En Costa Rica, el proyecto “De Vuelta a Casa” está utilizando inteligencia artificial para identificar y regresar miles de conchas marinas a su ecosistema de origen.
Más allá de su valor estético, las conchas cumplen funciones esenciales, pues sirven como refugio para otras especies, ayudan a estabilizar las playas y, al degradarse, contribuyen a reducir la acidez del océano. Sin ellas, los ecosistemas marinos pierden equilibrio y resiliencia frente al cambio climático.
Este proyecto nació como respuesta al impacto de la extracción masiva de conchas, muchas de las cuales son decomisadas en aeropuertos, donde cada año se incautan entre cinco y seis toneladas. Durante años, devolverlas era casi imposible, ya que identificar el origen de cada pieza podía tomar meses de trabajo especializado, incluso clasificar apenas 350 kilos podría tardar hasta seis meses para un experto.

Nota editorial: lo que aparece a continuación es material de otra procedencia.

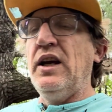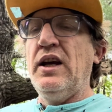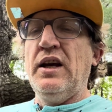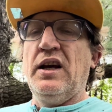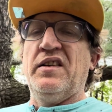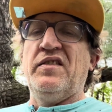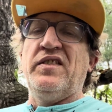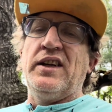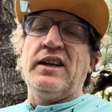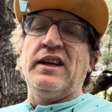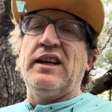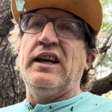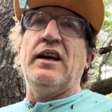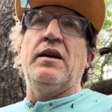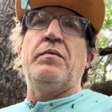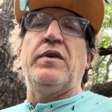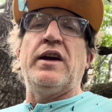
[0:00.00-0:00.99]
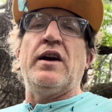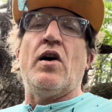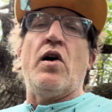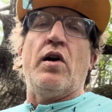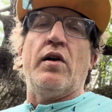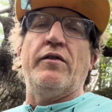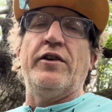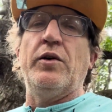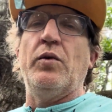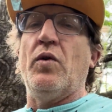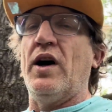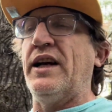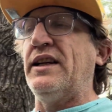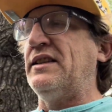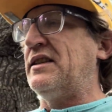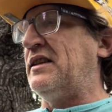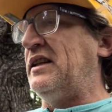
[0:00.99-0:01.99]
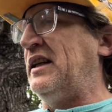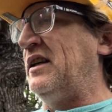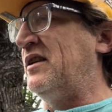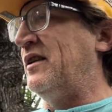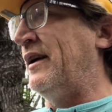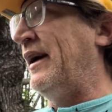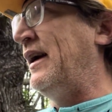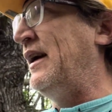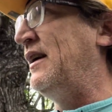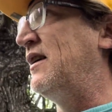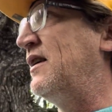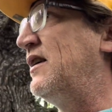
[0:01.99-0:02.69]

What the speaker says: I mean, you can't be a Harvey Weinstein, right?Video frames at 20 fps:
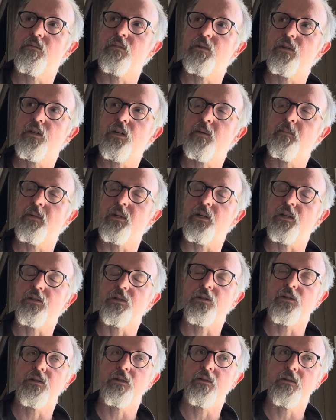not much.
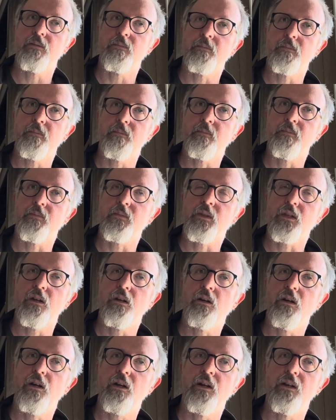
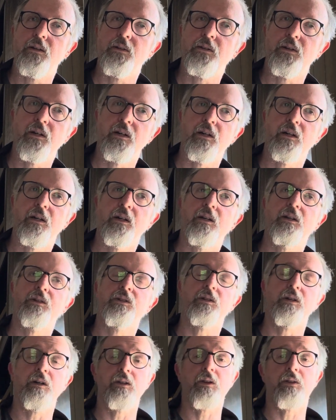And here's
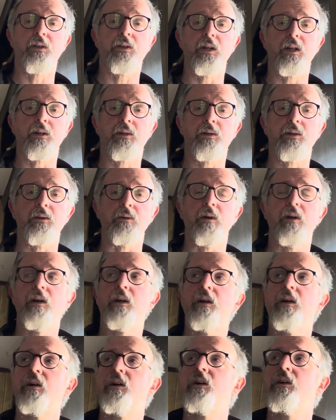the other thing too.
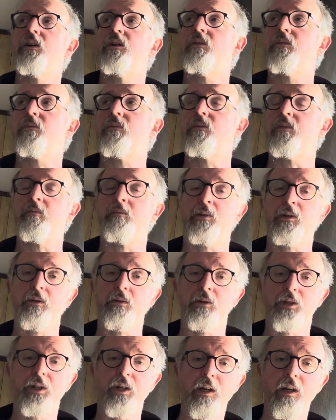Biu
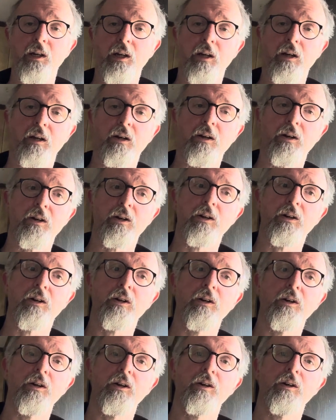Jee,
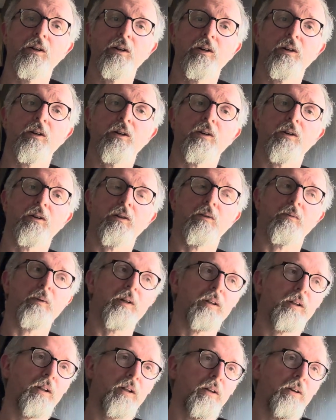you're
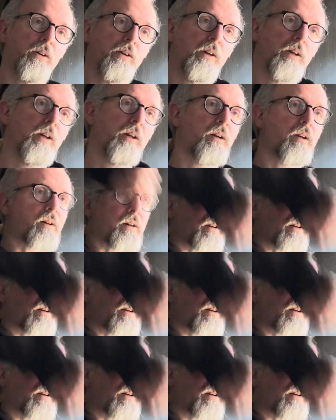really learning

Eso cambió con la creación del modelo de inteligencia artificial BackHome19K, el cual fue desarrollado por el equipo de científicos de datos Alexander Valverde, Luis Solano, André Montoya y Nancy Rodríguez. Después de dos años de entrenamiento y el uso de 18,500 fotografías de 525 especies, la herramienta ahora puede identificar en solo tres segundos si una concha proviene del Pacífico o del Caribe, ¡con más del 93% de precisión!
A esta iniciativa se han sumado más de 400 voluntarios, quienes, usando sus propios celulares, han logrado clasificar más de 157,000 conchas, equivalentes a 1.2 toneladas, que ya han sido devueltas al mar de forma segura. Un esfuerzo que ha sido posible gracias a una alianza entre la Universidad de Costa Rica, el SINAC, FIFCO/Heineken y gestores aeroportuarios.
Hoy, esta tecnología no solo está restaurando ecosistemas en Costa Rica, también se busca replicar en más de 100,000 playas en el mundo.
La próxima vez que veas una concha en la playa, recuerda que ahí pertenece y mejor no te la lleves a casa.